Where the requirement is for real-time processing of ‘instant’ data, generated by sensors, devices or users, computation capability needs to move away from data centres to the edge of the network and close to the devices. This allows local processing and storage of data, with caching of information content for timed forwarding of information to data centres. Edge computing is therefore complementary to the Cloud concept.
The data handling company, Vertiv identifies four levels of Edge computing infrastructure: at the device (e.g. warehouse equipment); small number of servers (e.g. loading docks); small data centre (e.g. a warehouse); mid-size data centre (e.g. multiple warehouses on a single site). According to IBM, the need to connect devices, employees, suppliers and customers in a decentralised environment will require three types of Edge computing communications: IIoT Edge; Cloud Edge and Mobile Edge using 5G communications.
The standards for 5G define three classes of service over different frequency ranges: low frequency; medium frequency and high frequency. The higher the frequency, the faster the data transmission; but high frequencies are more difficult to implement. The initial implementations will therefore be focussed on low frequency applications which can be implemented on the existing telecommunications infrastructure. Medium and high frequency standalone 5G networks will be deployed by the telecommunications companies over the next few years.

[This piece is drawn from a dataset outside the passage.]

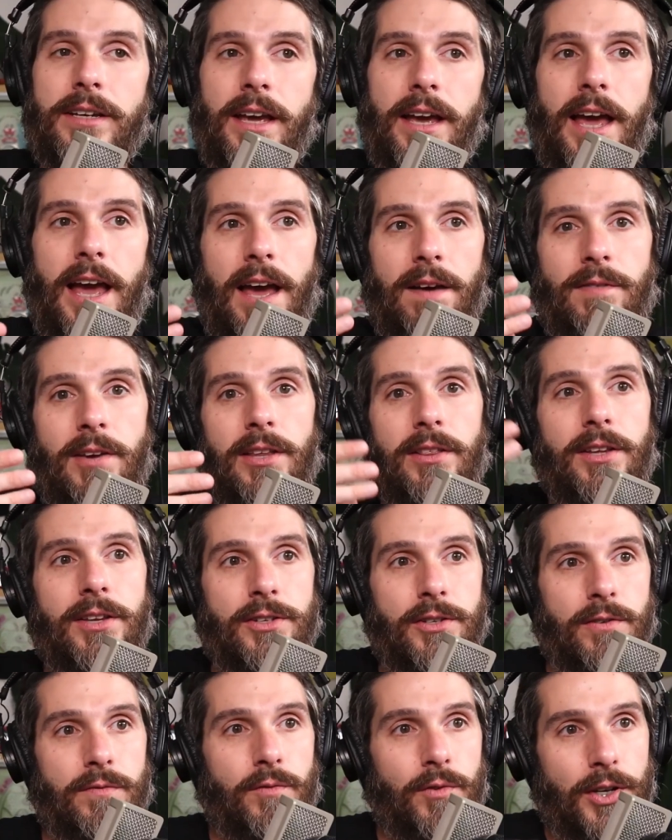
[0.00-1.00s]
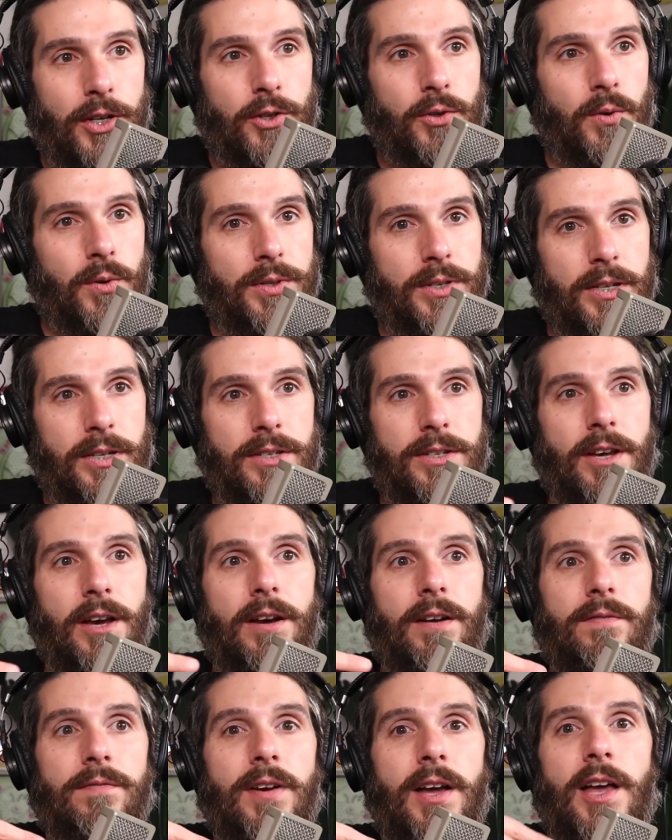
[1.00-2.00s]
have a list of resources
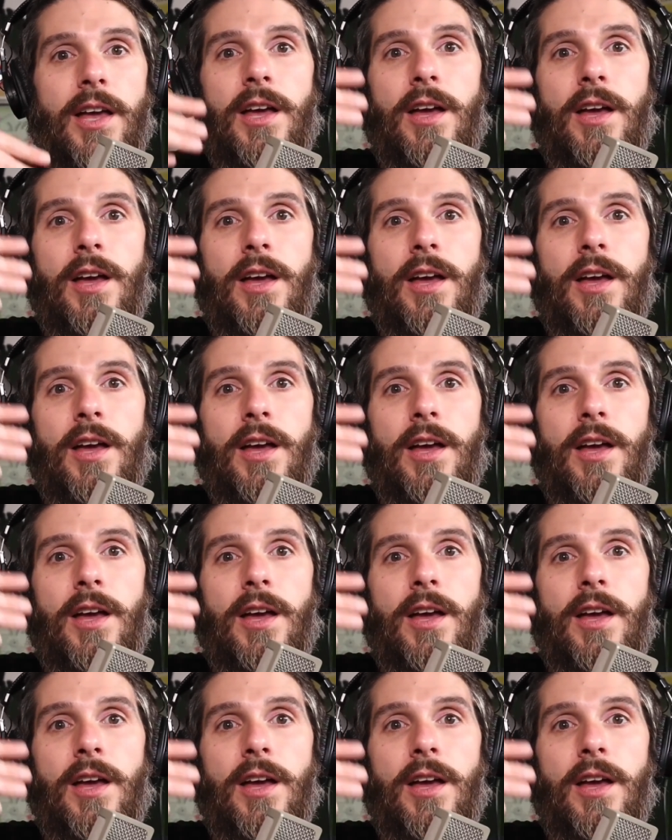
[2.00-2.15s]
of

When this occurs, 5G services will be enabled that run on Edge servers, located close to devices. These are called ‘cloud-native micro-services’. This will allow for at least two types of 5G to be provided:
- When low power consumption is required, but low latency and high reliability are not critical. An example is where large numbers of IIoT devices talk to each other and to Edge computers, such as at a tank farm equipped with sensors e.g. flow meters and load cells
- When low latency and high reliability are essential. IIoT devices that require data for 30 seconds or less, with a response time of under 10 milliseconds. An automated distribution centre is an example.
As 5G is introduced, Wi-Fi 6 will also become available. This is about three times faster than Wi-Fi 5 (also known as 802.11ac) and also able to communicate with more devices. However, because high frequency 5G has a lower latency than Wi-Fi and supports more devices within a small area, it will likely be the preferred option for industrial (including logistics) environments. However, both technologies can be deployed to address different outcomes.
At the other end of the speed scale is the 0G (Zero Generation) network. This is a low-bandwidth wireless network designed for basic, low power and low cost IIoT devices to connect via the Internet. These send and receive non time-critical small messages over a long distance. For example, use in condition monitoring (temperature/humidity/time) for short shelf-life items in containers and trucks.
Bringing Edge computing and 5G and supply chain professionals together is the database technology for graphic visualisation. This is the presentation of data and information using visual elements of maps, charts, graphs etc. to help in the analysis of data and understanding of patterns, trends and outliers.
These applications should also enable Logisticians to graphically analyse and view the nodes, links and interdependencies between all parties, locations and assets in their supply chains network.
When readily available and fully implemented, these three technology approaches will assist supply chain planning and operations, while reducing the risks concerned with ownership and control of information. However, they will only provide value when supply chain teams are knowledgeable of and using supply chain principles. Technology alone will not overcome your challenges.